▶ Prompt: The listing below must be returned in full and unchanged, without the images it carries.

▶ Dataset records:
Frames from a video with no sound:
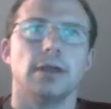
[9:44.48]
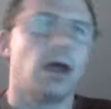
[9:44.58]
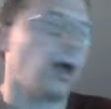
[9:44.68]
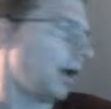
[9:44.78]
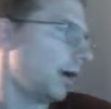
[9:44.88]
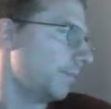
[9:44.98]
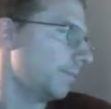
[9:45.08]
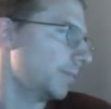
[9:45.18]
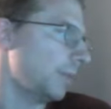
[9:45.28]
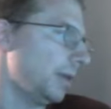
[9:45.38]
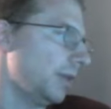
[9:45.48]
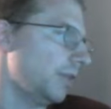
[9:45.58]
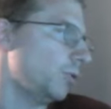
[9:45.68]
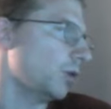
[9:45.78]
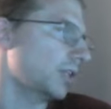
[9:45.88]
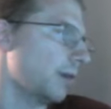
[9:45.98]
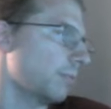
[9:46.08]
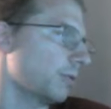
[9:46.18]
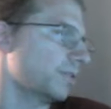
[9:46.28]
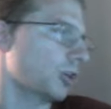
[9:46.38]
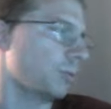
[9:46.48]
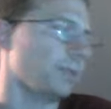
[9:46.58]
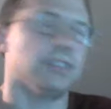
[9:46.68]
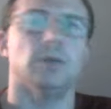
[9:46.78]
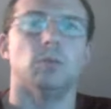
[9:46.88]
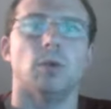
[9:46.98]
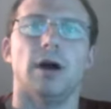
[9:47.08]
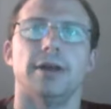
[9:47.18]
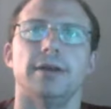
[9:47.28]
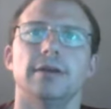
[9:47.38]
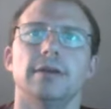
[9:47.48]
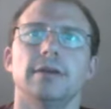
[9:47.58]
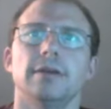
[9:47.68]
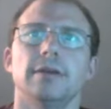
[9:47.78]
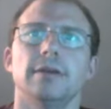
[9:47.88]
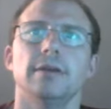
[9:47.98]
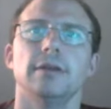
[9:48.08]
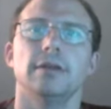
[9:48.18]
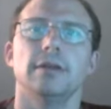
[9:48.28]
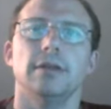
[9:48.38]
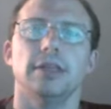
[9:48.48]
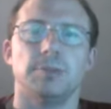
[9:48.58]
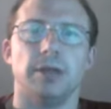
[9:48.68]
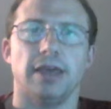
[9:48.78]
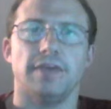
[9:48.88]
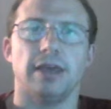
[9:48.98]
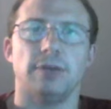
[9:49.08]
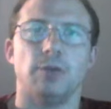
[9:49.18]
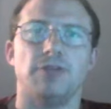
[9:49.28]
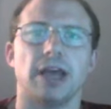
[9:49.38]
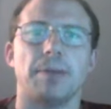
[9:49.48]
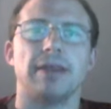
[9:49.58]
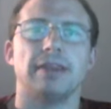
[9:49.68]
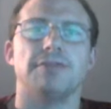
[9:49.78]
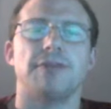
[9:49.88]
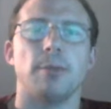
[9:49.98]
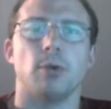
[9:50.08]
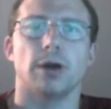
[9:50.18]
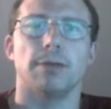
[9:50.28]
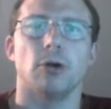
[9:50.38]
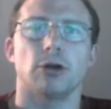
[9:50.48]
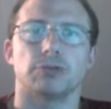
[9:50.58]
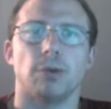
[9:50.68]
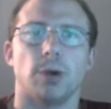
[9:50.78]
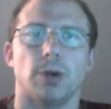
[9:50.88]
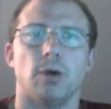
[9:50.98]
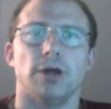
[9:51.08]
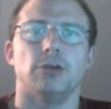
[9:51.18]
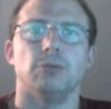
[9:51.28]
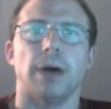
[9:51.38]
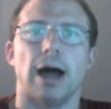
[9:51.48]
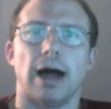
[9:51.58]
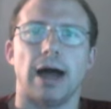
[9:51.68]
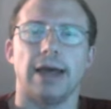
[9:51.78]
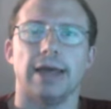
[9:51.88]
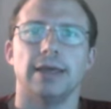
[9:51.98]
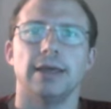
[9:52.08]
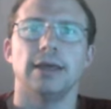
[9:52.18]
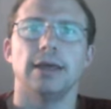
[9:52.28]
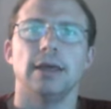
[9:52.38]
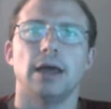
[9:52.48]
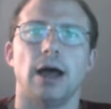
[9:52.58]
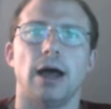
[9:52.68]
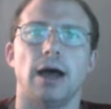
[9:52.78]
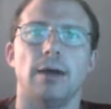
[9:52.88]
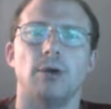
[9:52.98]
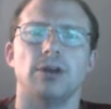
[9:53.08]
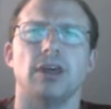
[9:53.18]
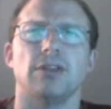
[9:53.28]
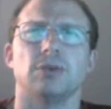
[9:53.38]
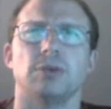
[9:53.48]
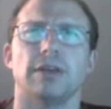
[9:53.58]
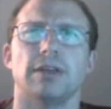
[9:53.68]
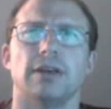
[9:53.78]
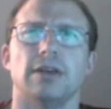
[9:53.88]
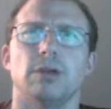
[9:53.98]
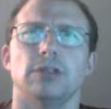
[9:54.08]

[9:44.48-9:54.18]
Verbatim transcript: Um, I mean, if you look at the number of tournaments he won, it's like like we forget about like the February March run where he won Dubai. Um, what are the other two he run there? He won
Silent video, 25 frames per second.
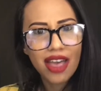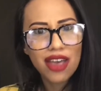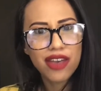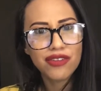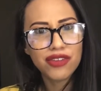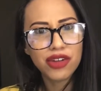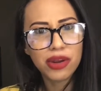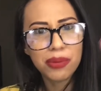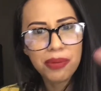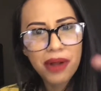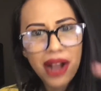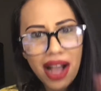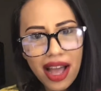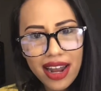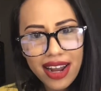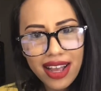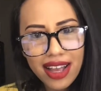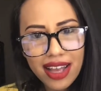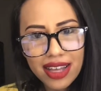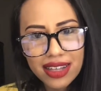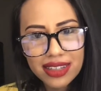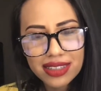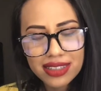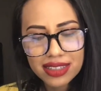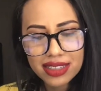for
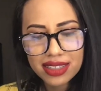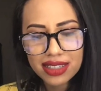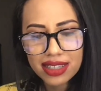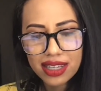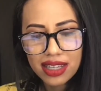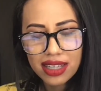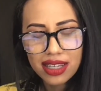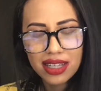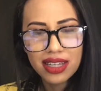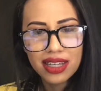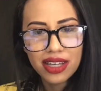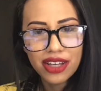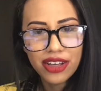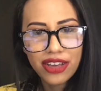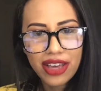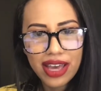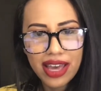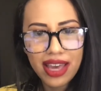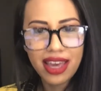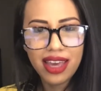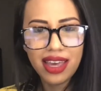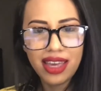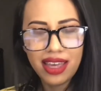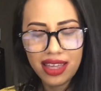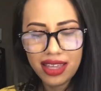product,
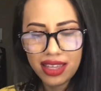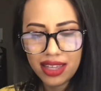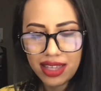okay?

▶ Your solution:
Frames from a video with no sound:
[9:44.48]
[9:44.58]
[9:44.68]
[9:44.78]
[9:44.88]
[9:44.98]
[9:45.08]
[9:45.18]
[9:45.28]
[9:45.38]
[9:45.48]
[9:45.58]
[9:45.68]
[9:45.78]
[9:45.88]
[9:45.98]
[9:46.08]
[9:46.18]
[9:46.28]
[9:46.38]
[9:46.48]
[9:46.58]
[9:46.68]
[9:46.78]
[9:46.88]
[9:46.98]
[9:47.08]
[9:47.18]
[9:47.28]
[9:47.38]
[9:47.48]
[9:47.58]
[9:47.68]
[9:47.78]
[9:47.88]
[9:47.98]
[9:48.08]
[9:48.18]
[9:48.28]
[9:48.38]
[9:48.48]
[9:48.58]
[9:48.68]
[9:48.78]
[9:48.88]
[9:48.98]
[9:49.08]
[9:49.18]
[9:49.28]
[9:49.38]
[9:49.48]
[9:49.58]
[9:49.68]
[9:49.78]
[9:49.88]
[9:49.98]
[9:50.08]
[9:50.18]
[9:50.28]
[9:50.38]
[9:50.48]
[9:50.58]
[9:50.68]
[9:50.78]
[9:50.88]
[9:50.98]
[9:51.08]
[9:51.18]
[9:51.28]
[9:51.38]
[9:51.48]
[9:51.58]
[9:51.68]
[9:51.78]
[9:51.88]
[9:51.98]
[9:52.08]
[9:52.18]
[9:52.28]
[9:52.38]
[9:52.48]
[9:52.58]
[9:52.68]
[9:52.78]
[9:52.88]
[9:52.98]
[9:53.08]
[9:53.18]
[9:53.28]
[9:53.38]
[9:53.48]
[9:53.58]
[9:53.68]
[9:53.78]
[9:53.88]
[9:53.98]
[9:54.08]

[9:44.48-9:54.18]
Verbatim transcript: Um, I mean, if you look at the number of tournaments he won, it's like like we forget about like the February March run where he won Dubai. Um, what are the other two he run there? He won
Silent video, 25 frames per second.
for
product,
okay?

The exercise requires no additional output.